From my perspective, we do all those things suggested and we do discuss them on here, it's a coffee forum after all.

There is no taking over, we try and keep discussion to a couple of threads to keep it out the way so that everyone else doesn't get it forced on them. In general all we are doing is using our toys to learn and to help us understand why we might like one thing over another. We then use that knowledge and information to make coffee we know we will like rather than shooting in the dark or basing what we do on other's preferences. Just becasue we own and use the same tolls doesn't mean we end up in the same place, everyone prefers something different and these help us define what we prefer. I know that as a result of owning a refractometer that my brewed coffee had gone from mediocre at best to something quite fantastic. Sure it might have got to this place by trial and error but it would have meant me drinking more coffee that I wasn't too keen on. At the end of the day it shouldn't matter how we get there, what tools we choose to use or how quickly we get there but everyone's goal on here should be to make great coffee and as long as we're doing that then we're all good!


----------



## 4085 (Nov 23, 2012)

Xpenno said:


> From my perspective, we do all those things suggested and we do discuss them on here, it's a coffee forum after all.
> 
> There is no taking over, we try and keep discussion to a couple of threads to keep it out the way so that everyone else doesn't get it forced on them. In general all we are doing is using our toys to learn and to help us understand why we might like one thing over another. We then use that knowledge and information to make coffee we know we will like rather than shooting in the dark or basing what we do on other's preferences. Just becasue we own and use the same tolls doesn't mean we end up in the same place, everyone prefers something different and these help us define what we prefer. I know that as a result of owning a refractometer that my brewed coffee had gone from mediocre at best to something quite fantastic. Sure it might have got to this place by trial and error but it would have meant me drinking more coffee that I wasn't too keen on. At the end of the day it shouldn't matter how we get there, what tools we choose to use or how quickly we get there but everyone's goal on here should be to make great coffee and as long as we're doing that then we're all good!

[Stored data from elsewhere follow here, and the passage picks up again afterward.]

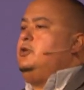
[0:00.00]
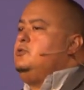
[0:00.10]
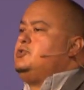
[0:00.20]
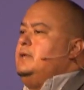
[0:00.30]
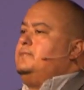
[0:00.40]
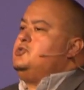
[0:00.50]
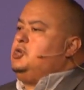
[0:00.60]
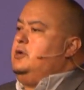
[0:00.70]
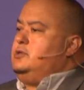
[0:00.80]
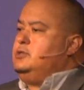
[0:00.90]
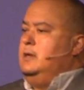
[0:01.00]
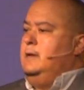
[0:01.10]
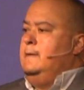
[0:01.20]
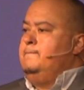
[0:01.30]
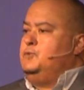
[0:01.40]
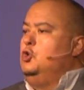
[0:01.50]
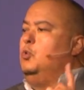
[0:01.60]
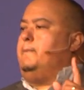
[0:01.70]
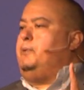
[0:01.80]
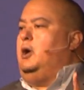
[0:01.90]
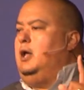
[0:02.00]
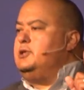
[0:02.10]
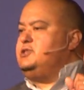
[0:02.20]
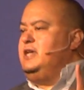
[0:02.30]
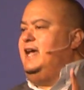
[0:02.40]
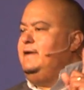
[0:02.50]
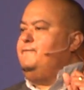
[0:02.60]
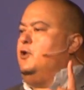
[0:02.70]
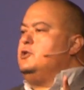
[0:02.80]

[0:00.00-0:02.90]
do something, church? Do what Paul said in 1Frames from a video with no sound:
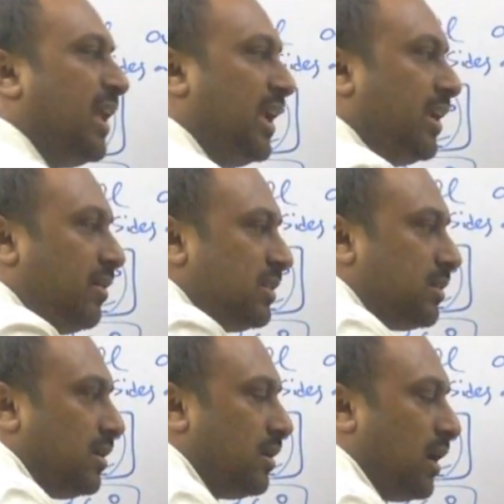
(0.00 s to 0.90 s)

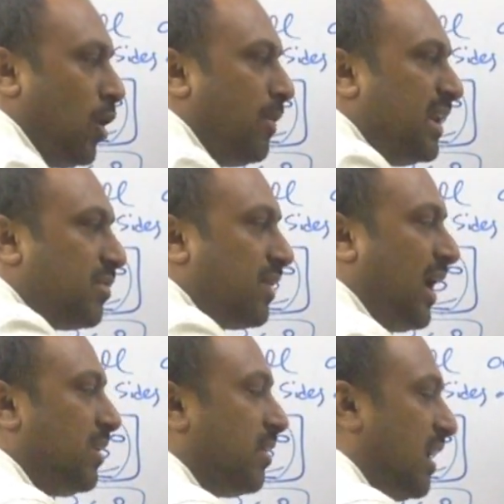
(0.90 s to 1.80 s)
many
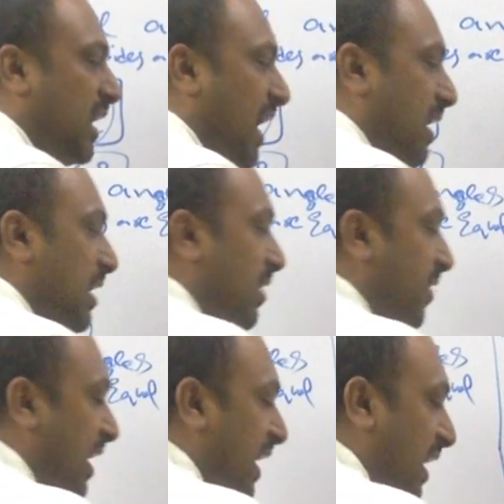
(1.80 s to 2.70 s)
sides are there?
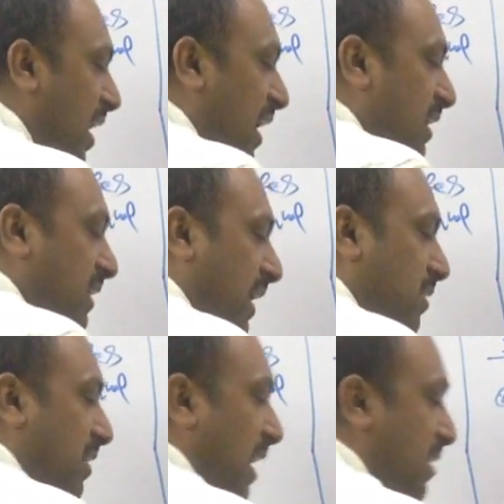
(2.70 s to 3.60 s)
For a decagon,
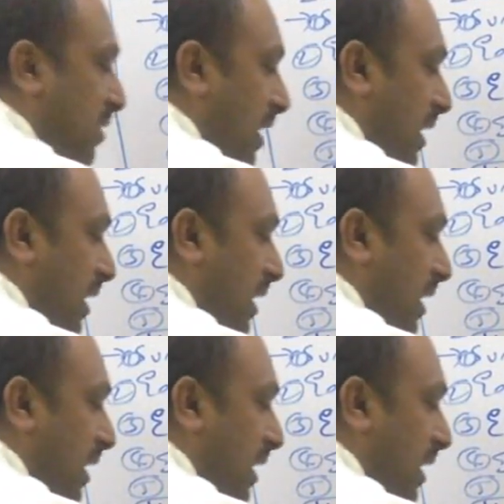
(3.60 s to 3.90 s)
10 sides.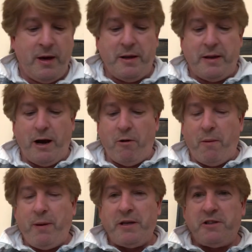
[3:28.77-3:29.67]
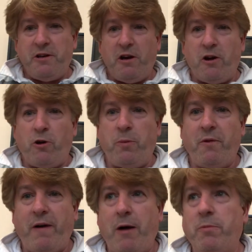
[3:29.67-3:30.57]
Now, I picked a couple
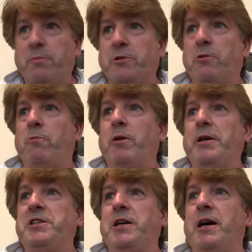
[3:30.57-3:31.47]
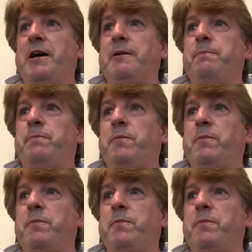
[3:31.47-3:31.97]
of albums up, which are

I have no problem with the scientific approach, but i also admire the heath robinson approach. Did you know your brewed was mediocre before you bought the refractometer? And is it your palate or the toys that are suggesting your coffee has improved.

The problem I have, is me! Patrick made a chemed for me using a really good bean. I could smell a fruitiness prior to grinding, and after, but when I tasted it, all I could get, was akin to tasting a pint of bitter, only to find someone had taken half out and filled it up with water.

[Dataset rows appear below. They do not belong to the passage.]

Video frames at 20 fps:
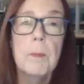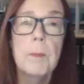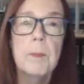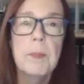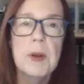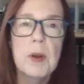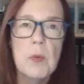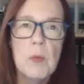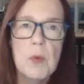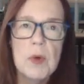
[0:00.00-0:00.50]

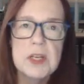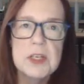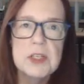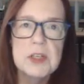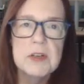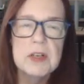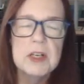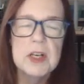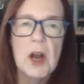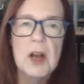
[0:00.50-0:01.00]
But I wanted
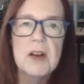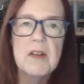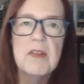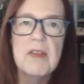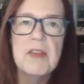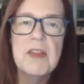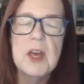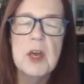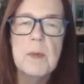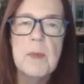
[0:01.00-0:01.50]
you to kind of
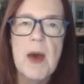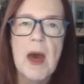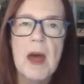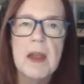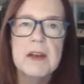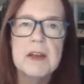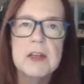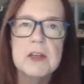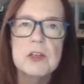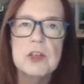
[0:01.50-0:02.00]
think about
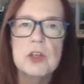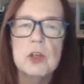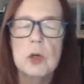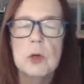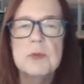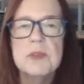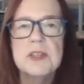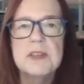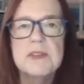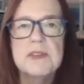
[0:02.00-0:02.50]
it in
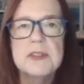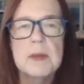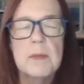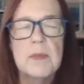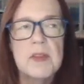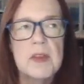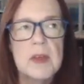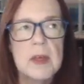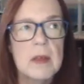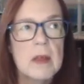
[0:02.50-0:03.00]
terms of
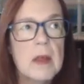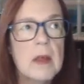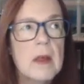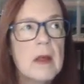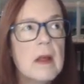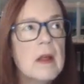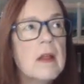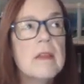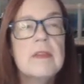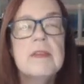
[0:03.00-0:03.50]
something
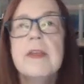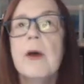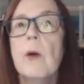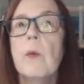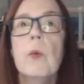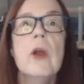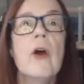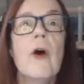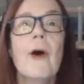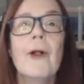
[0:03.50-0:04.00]
that
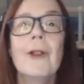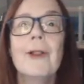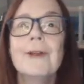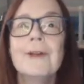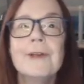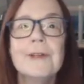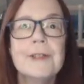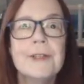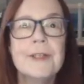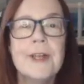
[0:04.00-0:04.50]
we all
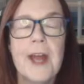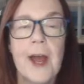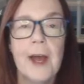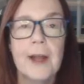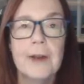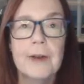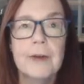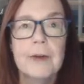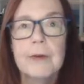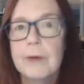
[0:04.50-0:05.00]

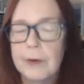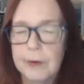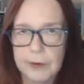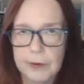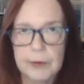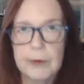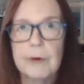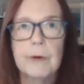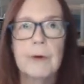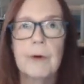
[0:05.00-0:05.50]
understand.
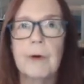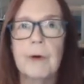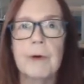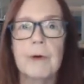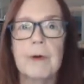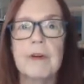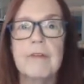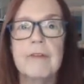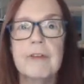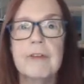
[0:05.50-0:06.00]

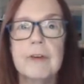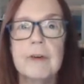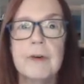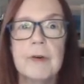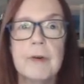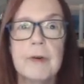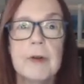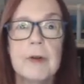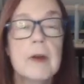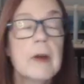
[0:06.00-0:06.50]
Ordering
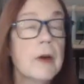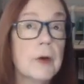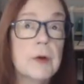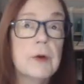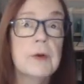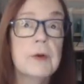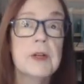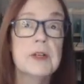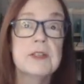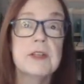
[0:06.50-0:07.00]
food.
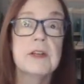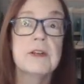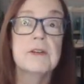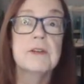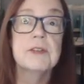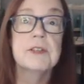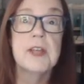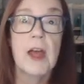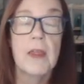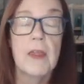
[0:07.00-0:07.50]
Who doesn't
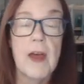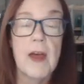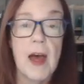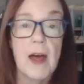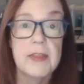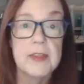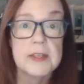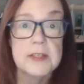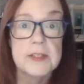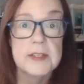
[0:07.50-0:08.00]
understand
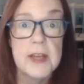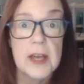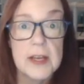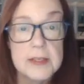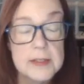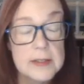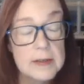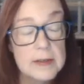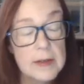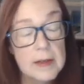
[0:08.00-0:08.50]
that these
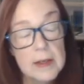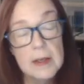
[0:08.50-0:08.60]
days?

I know I am missing a trick with my approach


----------



## coffeechap (Apr 5, 2012)

Can we keep this on topic please!


----------



## Mrboots2u (May 10, 2013)

Yes back to epic grinder journeys please

I say November

Kidd's says after I've bought a peak

Nik says squirrels


----------



## Xpenno (Nov 12, 2012)

dfk41 said:


> I have no problem with the scientific approach, but i also admire the heath robinson approach. Did you know your brewed was mediocre before you bought the refractometer? And is it your palate or the toys that are suggesting your coffee has improved.
> 
> The problem I have, is me! Patrick made a chemed for me using a really good bean. I could smell a fruitiness prior to grinding, and after, but when I tasted it, all I could get, was akin to tasting a pint of bitter, only to find someone had taken half out and filled it up with water.
> 
> I know I am missing a trick with my approach


I did know as it was more of a case that I made good coffee (coffee I really enjoyed) every now and again but I didn't know how to get back there again, especially important when changing beans. When using the same beans you can stick to a recipe and achieve similar results each time, when you swap beans you can be miles away from what you like an you can use a lot of beans getting back there, or worse, never get back there before you run out.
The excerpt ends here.